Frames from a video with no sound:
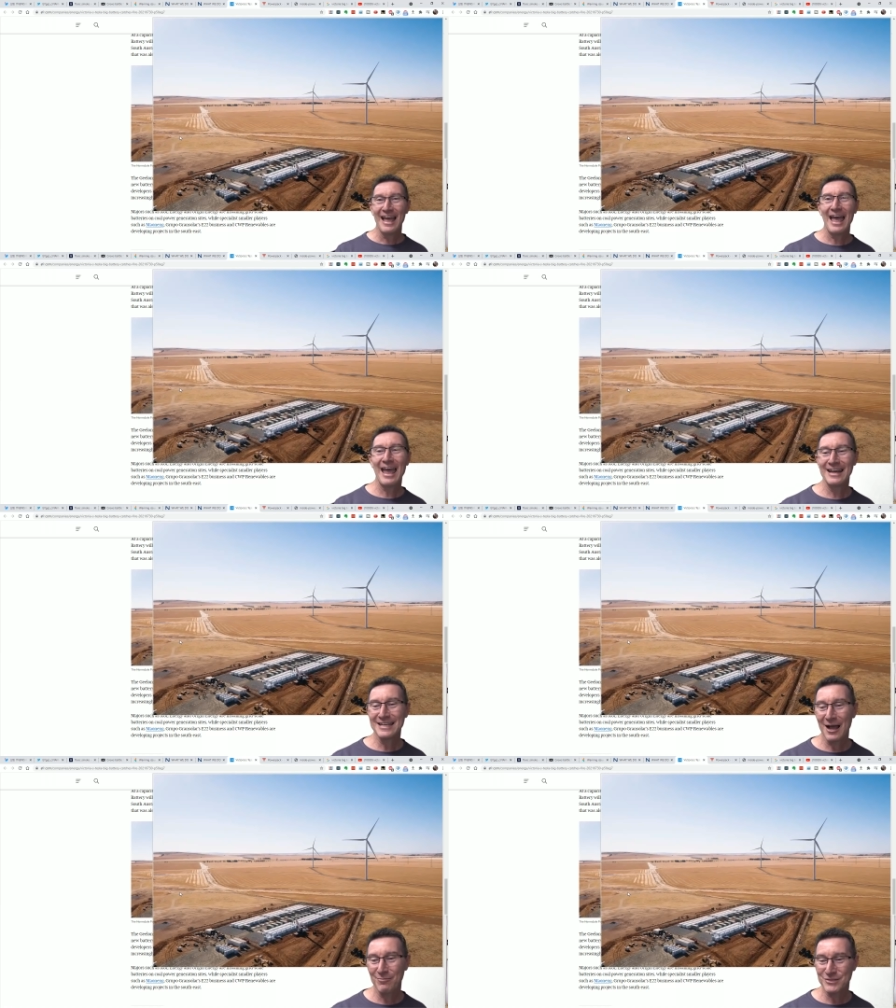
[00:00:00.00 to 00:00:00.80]
And
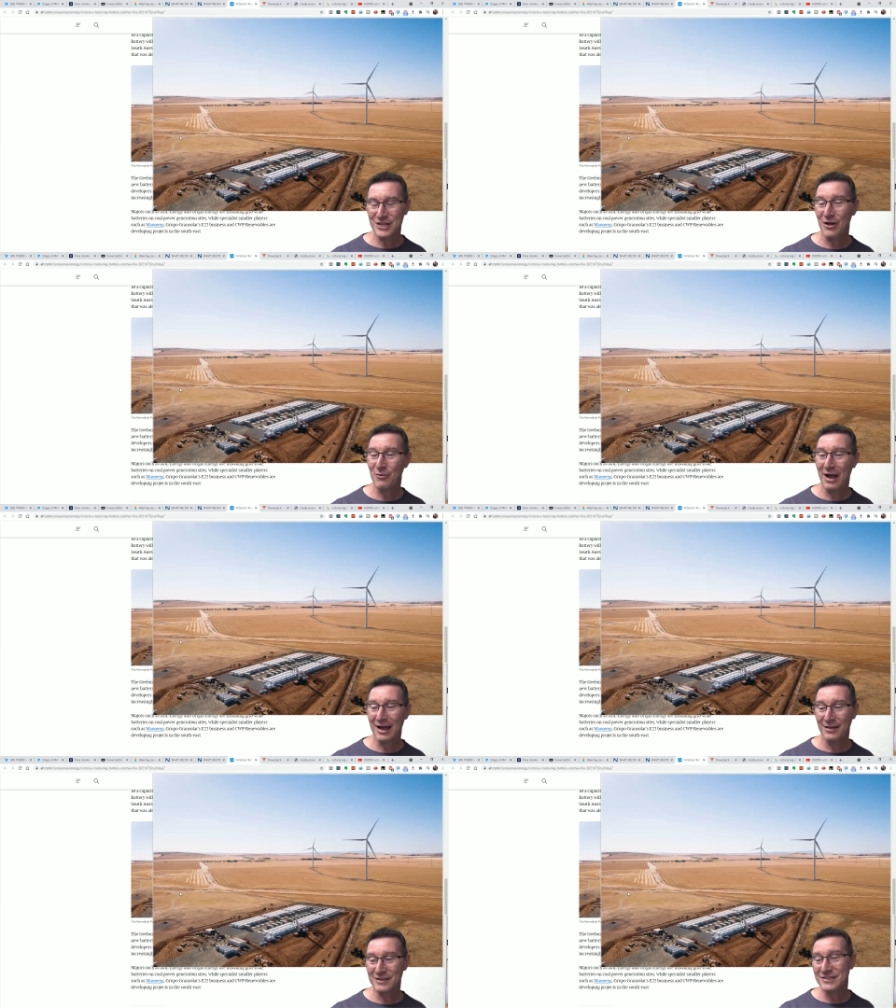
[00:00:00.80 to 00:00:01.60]
um, so
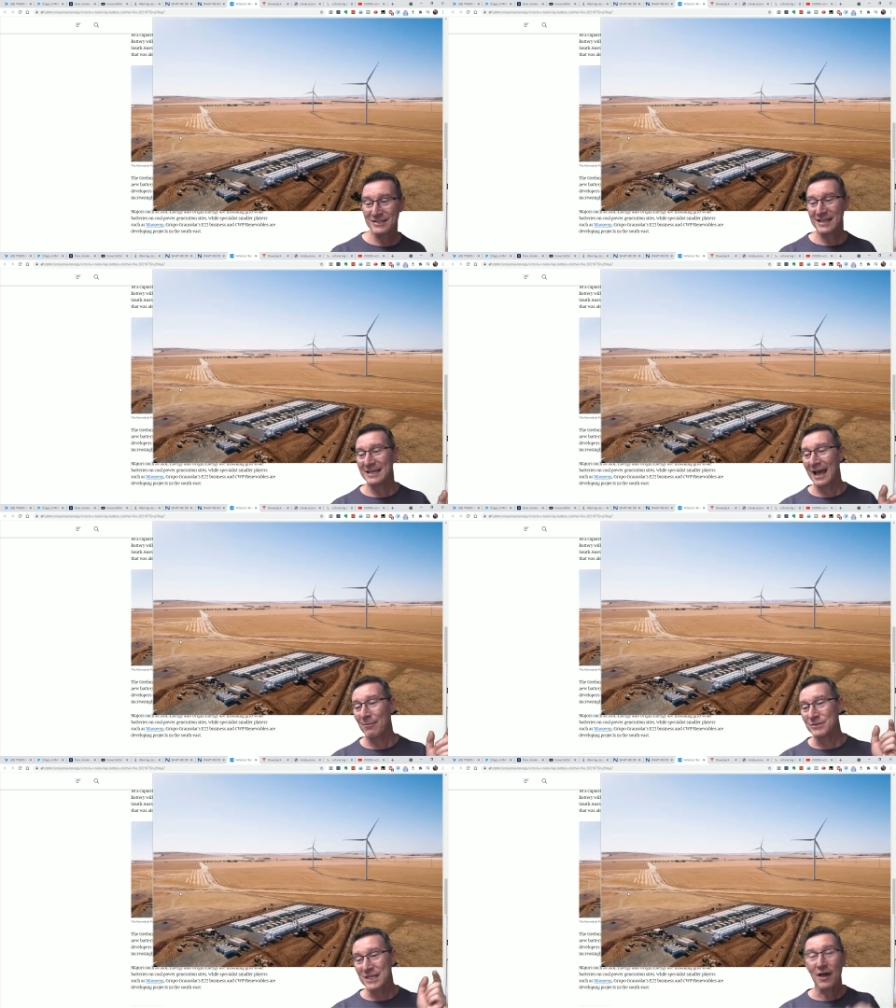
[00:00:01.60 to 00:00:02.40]
uh, this is in
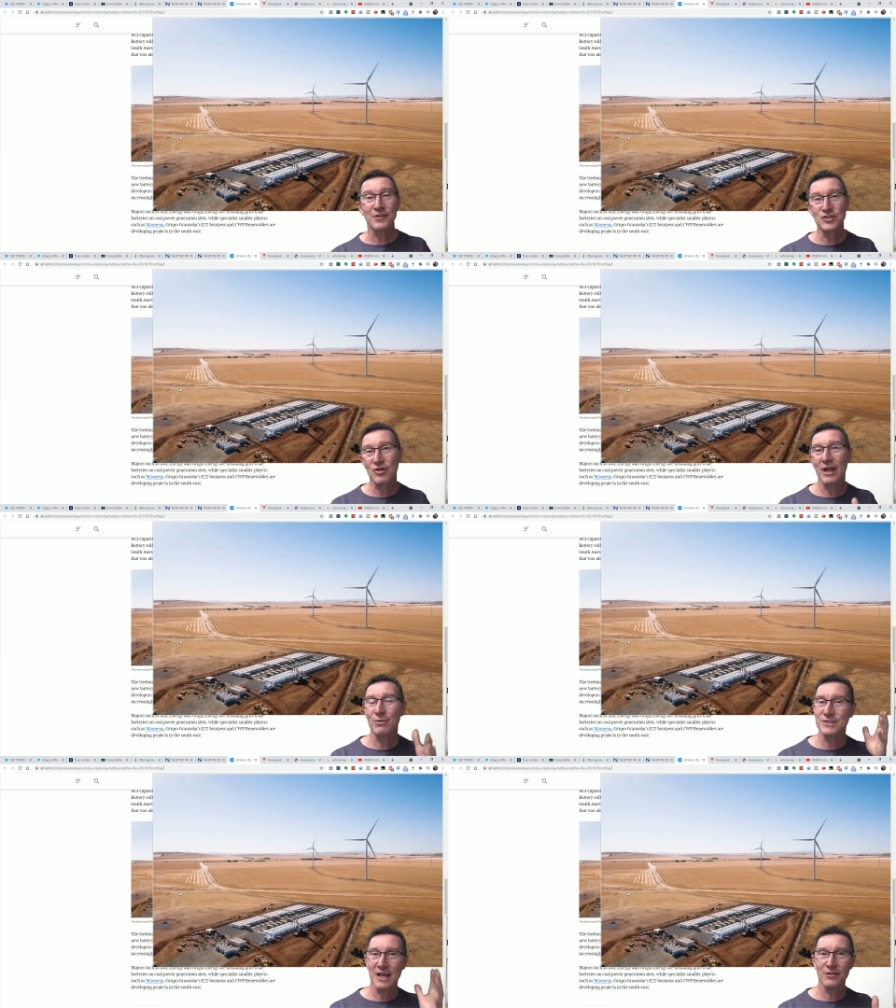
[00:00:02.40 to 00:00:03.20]
um, South Australia
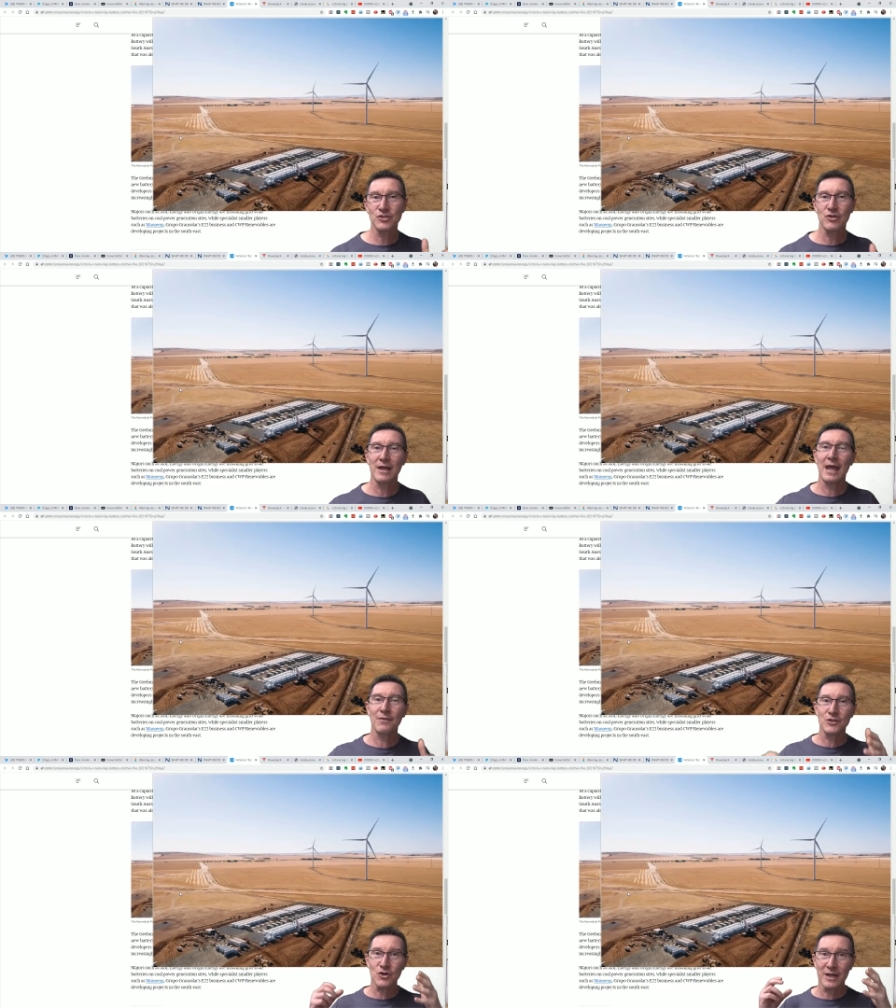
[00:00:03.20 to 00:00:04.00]
when South Australia
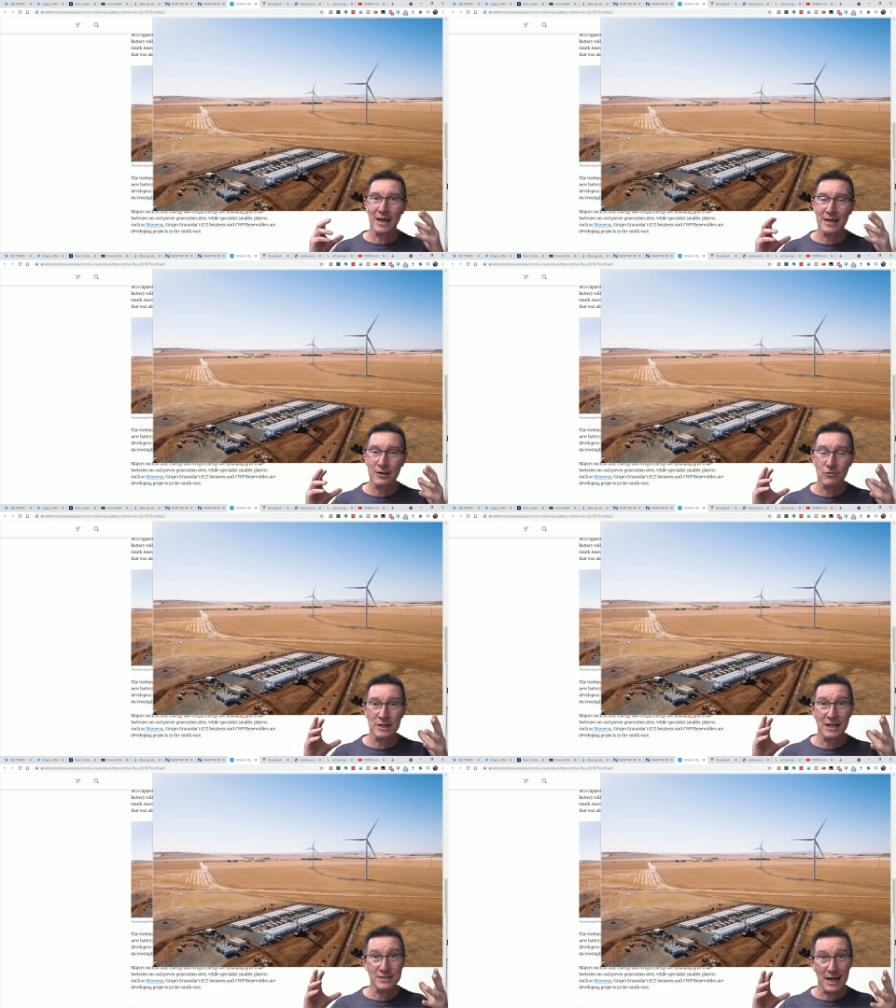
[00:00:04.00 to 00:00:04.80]
had the gigantic
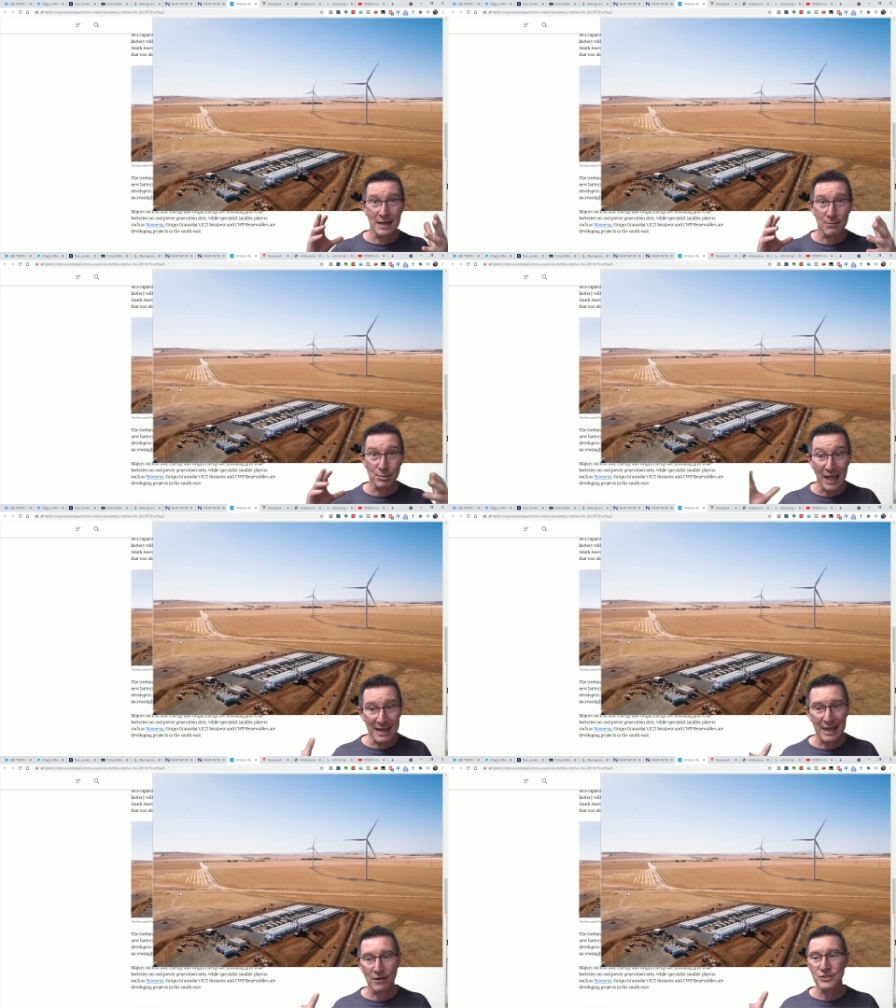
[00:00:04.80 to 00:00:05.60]
cascading
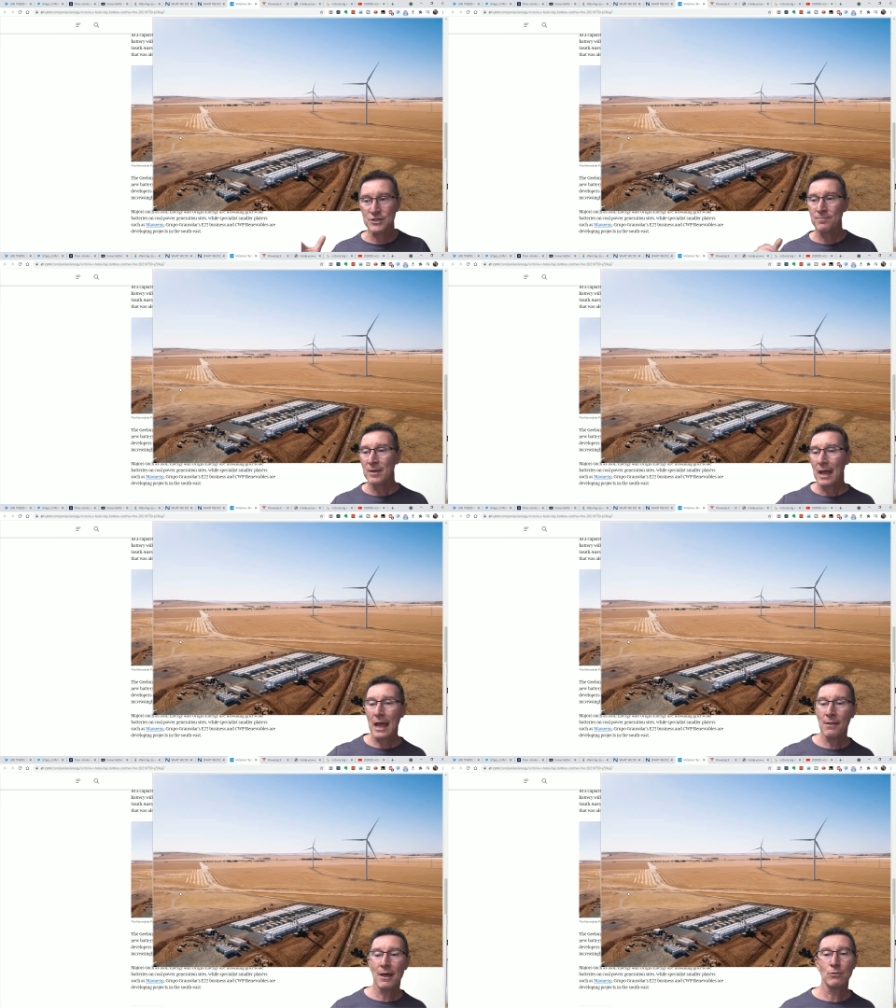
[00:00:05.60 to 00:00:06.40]
blackouts,
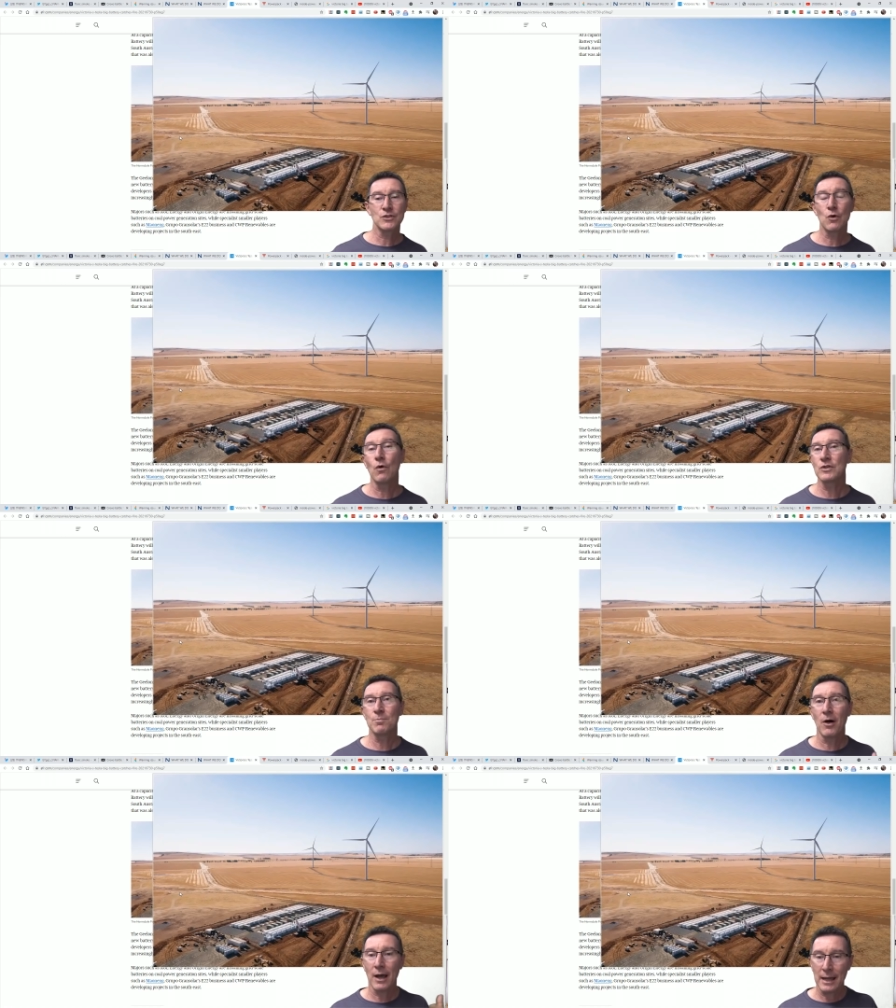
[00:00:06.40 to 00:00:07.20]
and that was caused
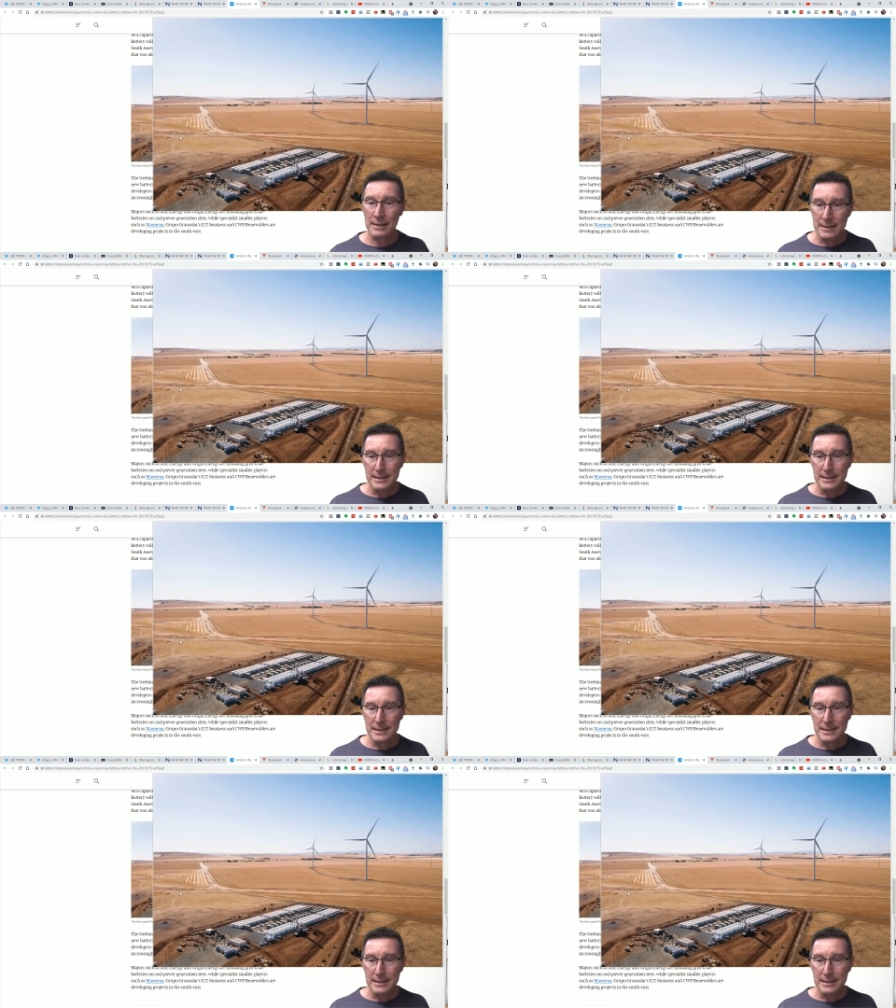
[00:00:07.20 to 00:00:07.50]
by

*-*-*

Goal of the exercise:
Set down exactly the lines between the line containing "[00:00:00.00 to 00:00:00.80]" and the end of the records above, both ends included; pictures stay out.

Result:
[00:00:00.00 to 00:00:00.80]
And
[00:00:00.80 to 00:00:01.60]
um, so
[00:00:01.60 to 00:00:02.40]
uh, this is in
[00:00:02.40 to 00:00:03.20]
um, South Australia
[00:00:03.20 to 00:00:04.00]
when South Australia
[00:00:04.00 to 00:00:04.80]
had the gigantic
[00:00:04.80 to 00:00:05.60]
cascading
[00:00:05.60 to 00:00:06.40]
blackouts,
[00:00:06.40 to 00:00:07.20]
and that was caused
[00:00:07.20 to 00:00:07.50]
by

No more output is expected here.